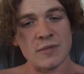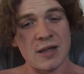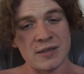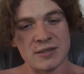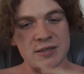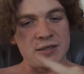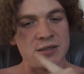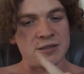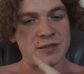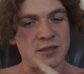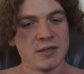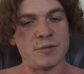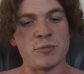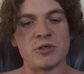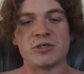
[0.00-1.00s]
As you can
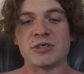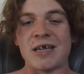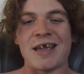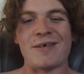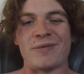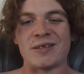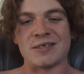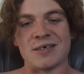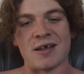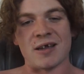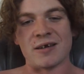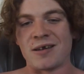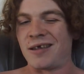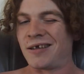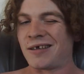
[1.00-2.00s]
see, my shaving
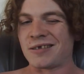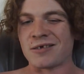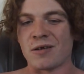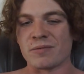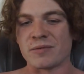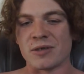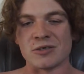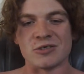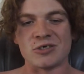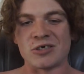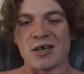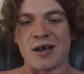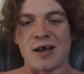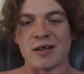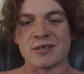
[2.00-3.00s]
technique is off the
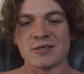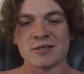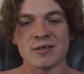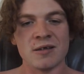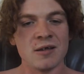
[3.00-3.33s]
charts.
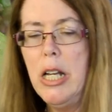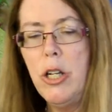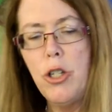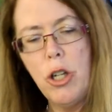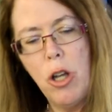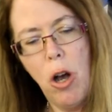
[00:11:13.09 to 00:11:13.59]

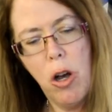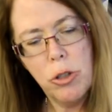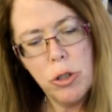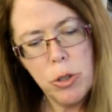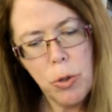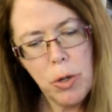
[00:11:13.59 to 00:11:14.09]
She
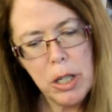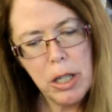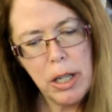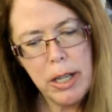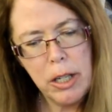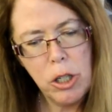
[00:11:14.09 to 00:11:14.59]
also
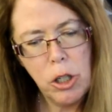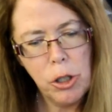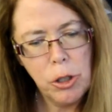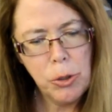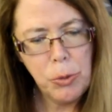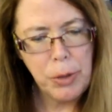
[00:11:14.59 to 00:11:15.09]

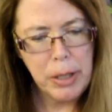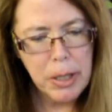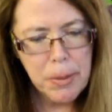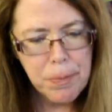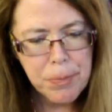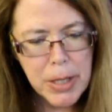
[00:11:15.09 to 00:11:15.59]
included,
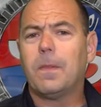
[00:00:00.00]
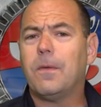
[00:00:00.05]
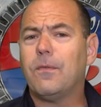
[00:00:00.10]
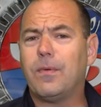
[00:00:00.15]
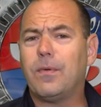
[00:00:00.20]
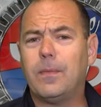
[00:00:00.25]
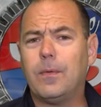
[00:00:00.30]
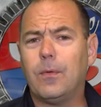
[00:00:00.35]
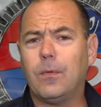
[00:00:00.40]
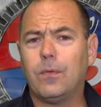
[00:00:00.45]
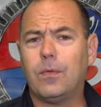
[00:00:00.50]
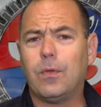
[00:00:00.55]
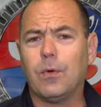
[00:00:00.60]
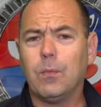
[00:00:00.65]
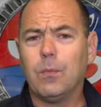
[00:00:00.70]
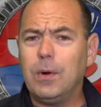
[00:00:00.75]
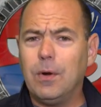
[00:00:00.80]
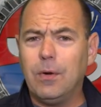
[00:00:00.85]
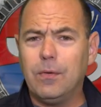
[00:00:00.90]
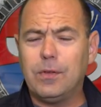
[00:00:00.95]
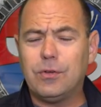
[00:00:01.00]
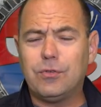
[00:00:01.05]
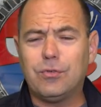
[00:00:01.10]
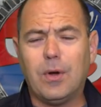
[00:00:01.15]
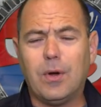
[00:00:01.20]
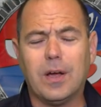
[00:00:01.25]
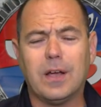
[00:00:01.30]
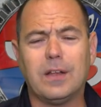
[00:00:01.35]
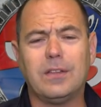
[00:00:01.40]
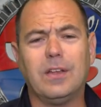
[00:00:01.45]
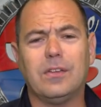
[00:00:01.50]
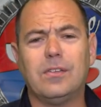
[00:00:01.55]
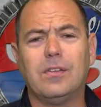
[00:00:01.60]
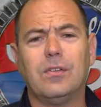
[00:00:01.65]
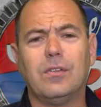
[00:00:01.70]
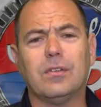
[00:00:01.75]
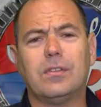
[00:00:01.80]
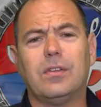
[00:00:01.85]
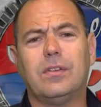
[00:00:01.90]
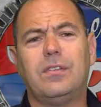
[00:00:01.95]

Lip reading: From the rear of the truck, it doesn't look to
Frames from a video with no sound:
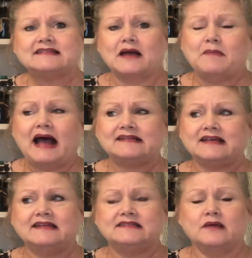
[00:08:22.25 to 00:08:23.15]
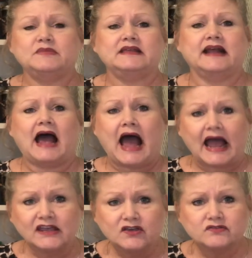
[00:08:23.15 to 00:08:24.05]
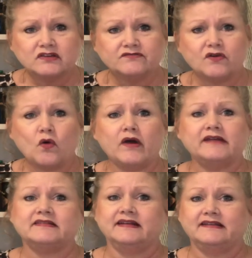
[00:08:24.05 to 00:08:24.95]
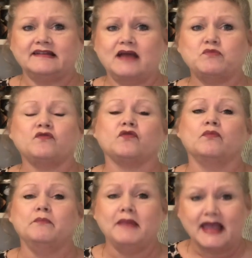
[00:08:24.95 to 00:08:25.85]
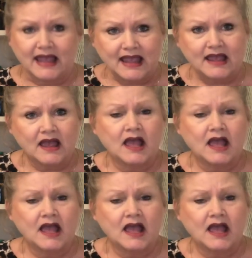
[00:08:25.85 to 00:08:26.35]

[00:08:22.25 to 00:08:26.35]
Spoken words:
I might say something that I use it for as an example for me,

# # # #

● What this task involves
Pictures stay out; everything else in the listing above gets restated word for word.

● Answer for this exercise
[0.00-1.00s]
As you can
[1.00-2.00s]
see, my shaving
[2.00-3.00s]
technique is off the
[3.00-3.33s]
charts.
[00:11:13.09 to 00:11:13.59]

[00:11:13.59 to 00:11:14.09]
She
[00:11:14.09 to 00:11:14.59]
also
[00:11:14.59 to 00:11:15.09]

[00:11:15.09 to 00:11:15.59]
included,
[00:00:00.00]
[00:00:00.05]
[00:00:00.10]
[00:00:00.15]
[00:00:00.20]
[00:00:00.25]
[00:00:00.30]
[00:00:00.35]
[00:00:00.40]
[00:00:00.45]
[00:00:00.50]
[00:00:00.55]
[00:00:00.60]
[00:00:00.65]
[00:00:00.70]
[00:00:00.75]
[00:00:00.80]
[00:00:00.85]
[00:00:00.90]
[00:00:00.95]
[00:00:01.00]
[00:00:01.05]
[00:00:01.10]
[00:00:01.15]
[00:00:01.20]
[00:00:01.25]
[00:00:01.30]
[00:00:01.35]
[00:00:01.40]
[00:00:01.45]
[00:00:01.50]
[00:00:01.55]
[00:00:01.60]
[00:00:01.65]
[00:00:01.70]
[00:00:01.75]
[00:00:01.80]
[00:00:01.85]
[00:00:01.90]
[00:00:01.95]

Lip reading: From the rear of the truck, it doesn't look to
Frames from a video with no sound:
[00:08:22.25 to 00:08:23.15]
[00:08:23.15 to 00:08:24.05]
[00:08:24.05 to 00:08:24.95]
[00:08:24.95 to 00:08:25.85]
[00:08:25.85 to 00:08:26.35]

[00:08:22.25 to 00:08:26.35]
Spoken words:
I might say something that I use it for as an example for me,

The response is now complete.